Trucking Prepares for 2012

Executives Agree on Policy Plans at ATA Conference
By Jonathan S. Reiskin, Associate News Editor

This story appears in the Oct. 24 print edition of Transport Topics.

GRAPEVINE, Texas — The nation’s top trucking executives left a crucial round of meetings here united behind a plan to campaign for a higher weight limit and resolved to fight port regulations before the U.S. Supreme Court but without a firm proposal on driver working hours or a federal commitment to transportation infrastructure improvement.

Members of American Trucking Associations also heard that their industry is stable and profitable, and that the economy will continue with less-than-average growth. They viewed exhibits of new products and services and elected Utah’s Dan England to succeed Maryland’s Barbara Windsor as ATA chairman before closing the annual Management Conference & Exhibition on Oct. 18.

In his annual state-of-the-industry address, ATA President Bill Graves synthesized the mixture of worry about limited economic growth and the threat of overabundant regulation, even as freight volumes continue to show growth over 2010 patterns.



“During this time of economic uncertainty, it’s easy to misjudge the opportunity that’s on the trucking industry’s horizon. Lord knows, we have a myriad of challenges,” Graves told MCE attendees.

“I can tell you that the economy will recover, and when it does, the trucking industry is going to be one of the first-in-line beneficiaries. I really believe we are blessed with a country, with a people and with an economy that is capable of surviving anything our government can throw at it,” Graves said.

Concerning productivity, ATA came to a strategic agreement to work with the Truckload Carriers Association on getting federal approval for increased truck weights.

For the past five years, ATA had endorsed a maximum of 97,000 pounds spread over six axles. The current limit is usually 80,000 pounds on five axles.

In contrast, TCA members prefer keeping five axles, but boosting the cap to 88,000 pounds. Ultimately, the boards of the two associations hit upon a compromise by supporting both options simultaneously. TCA members met here separately before the start of MCE.

As a tank-truck executive, Windsor follows truck weight issues closely. She said the weight of required equipment on tractors has been increasing in recent years, so higher gross weight limits would mean tank carriers would not have to haul lighter payloads.
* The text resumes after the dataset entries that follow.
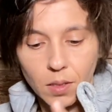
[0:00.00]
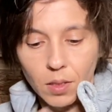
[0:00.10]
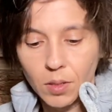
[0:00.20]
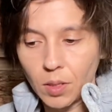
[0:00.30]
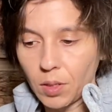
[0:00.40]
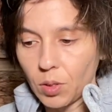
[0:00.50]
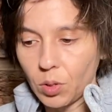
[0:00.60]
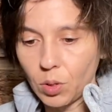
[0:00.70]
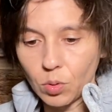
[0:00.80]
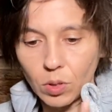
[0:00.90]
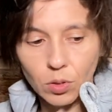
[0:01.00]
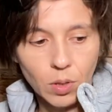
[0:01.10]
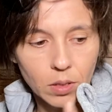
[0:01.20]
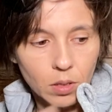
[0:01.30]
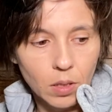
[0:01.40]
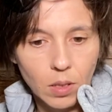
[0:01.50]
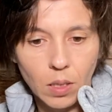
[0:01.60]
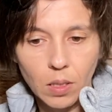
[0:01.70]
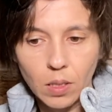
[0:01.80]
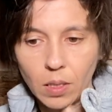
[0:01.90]
until you do address it.
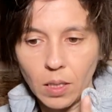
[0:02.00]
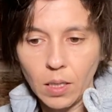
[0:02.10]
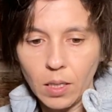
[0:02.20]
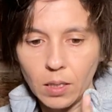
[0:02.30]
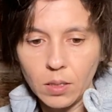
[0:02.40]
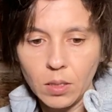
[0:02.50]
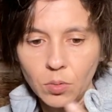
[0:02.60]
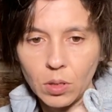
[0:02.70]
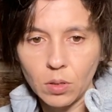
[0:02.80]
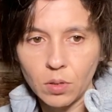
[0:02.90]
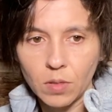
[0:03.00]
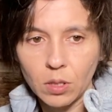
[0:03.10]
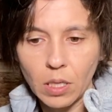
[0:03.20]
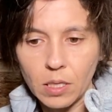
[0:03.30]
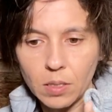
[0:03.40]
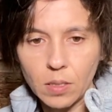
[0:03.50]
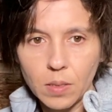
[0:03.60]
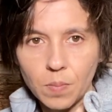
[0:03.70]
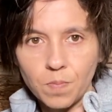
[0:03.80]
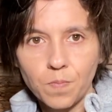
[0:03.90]
Let's see what the universe has.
Having won a significant, but partial, victory in federal court against the Port of Los Angeles in September, Graves confirmed at the conference’s closing press conference that ATA’s directors have decided to ask the nation’s high court to overturn other portions of the Court of Appeals ruling that favor the port.

The judges agreed with ATA that the port authority cannot ban owner-operators from working there. However, ATA wants to appeal the port’s requirement that drayage carriers provide financial and maintenance information.
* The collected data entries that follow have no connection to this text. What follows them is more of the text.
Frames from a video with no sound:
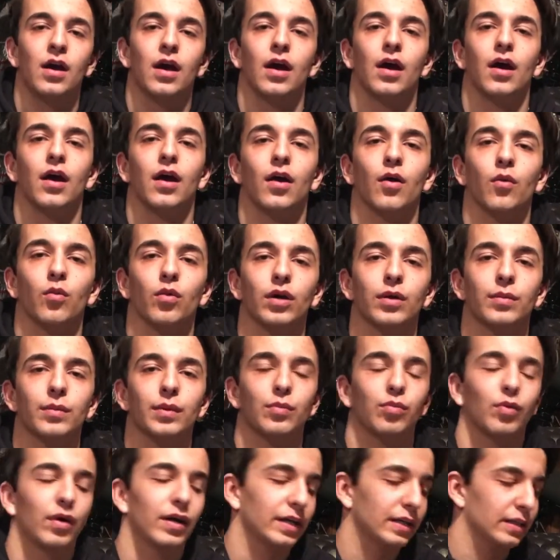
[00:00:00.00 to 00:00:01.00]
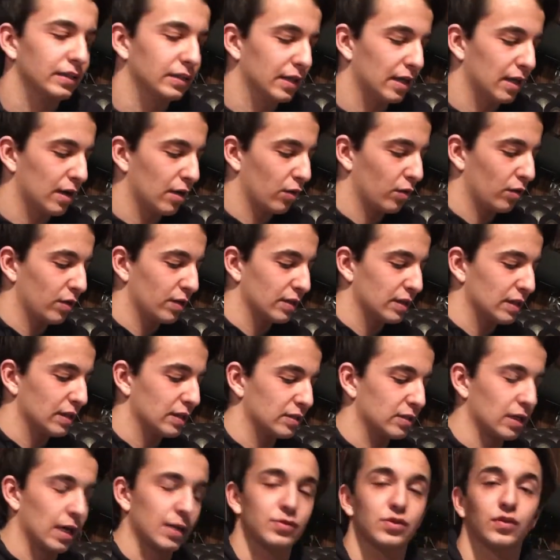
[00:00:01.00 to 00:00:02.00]
We're going to be breaking down the
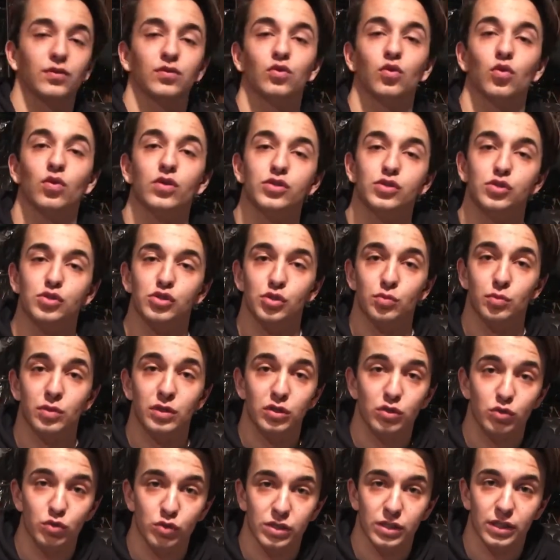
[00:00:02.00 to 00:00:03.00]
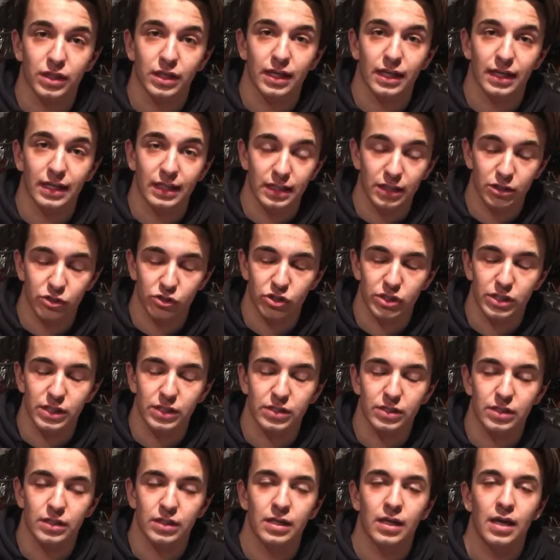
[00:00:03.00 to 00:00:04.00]
types of lures you should be using in each
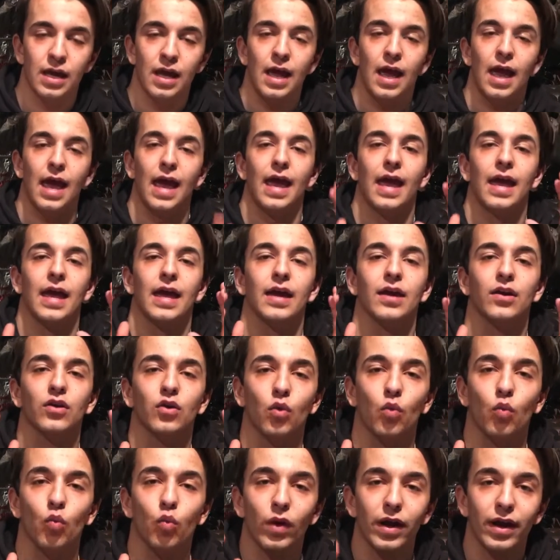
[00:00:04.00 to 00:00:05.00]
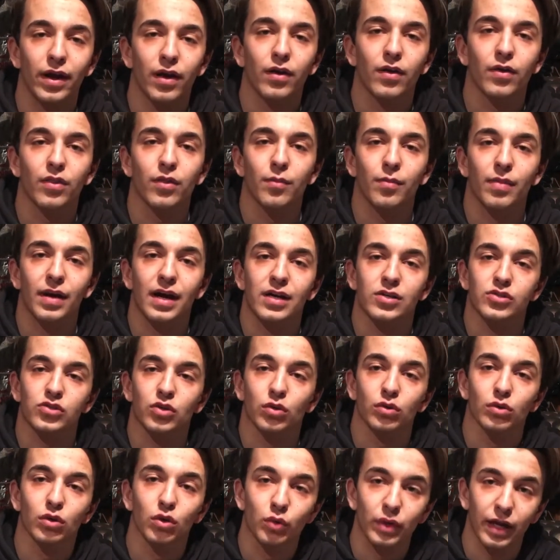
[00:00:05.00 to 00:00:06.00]
season and where the bass
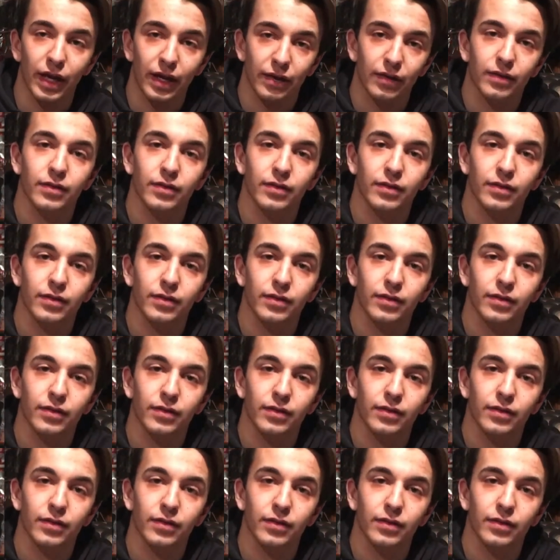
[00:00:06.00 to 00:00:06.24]
are located.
What the fleet executives did not get was a firm proposal from the Federal Motor Carrier Safety Administration on driver hours of service. A federal court had told FMCSA to rewrite its HOS rule by Oct. 28, but ATA Senior Vice President Dave Osiecki said the agency probably will miss that deadline because the Office of Management and Budget has not yet begun its formal review.

ATA has argued that the existing rule has worked well because truck-involved fatalities per miles driven continue to decline. The trucking federation also has said it does not want to see the rule sharply tightened.

Also receding with the horizon is the notion of an economy reignited by a robust, far-reaching infrastructure development plan. ATA has sought a highway bill to succeed the transportation spending authorization that expired in 2009, but Congress has agreed only to a series of temporary extensions.

“I wish I could be optimistic about reauthorization, but that’s not happening anytime soon,” Graves said at the closing press conference.

Asked about gridlock between Democrats and Republicans, Graves said infrastructure is the most important case in trucking in which the industry cannot wait indefinitely for a resolution.

“Sitting on one’s hands in the case of infrastructure is bad,” Graves said.

The federation’s new chairman, England, is chairman of C.R. England Inc., Salt Lake City — the nation’s largest refrigerated carrier. He succeeds Windsor, CEO of Hahn Transportation, a New Market, Md., tank truck carrier.

England said at the press conference that he is angry about the deluge of regulation — federal and state — aimed at the industry.

“The president [Obama] says he wants to get out of the way of business, but in the trenches of regulation, it is rising at a rapid pace, especially with the National Labor Relations Board and hours of service,” England said. He added that litigation, including independent contractor issues, is also a major difficulty.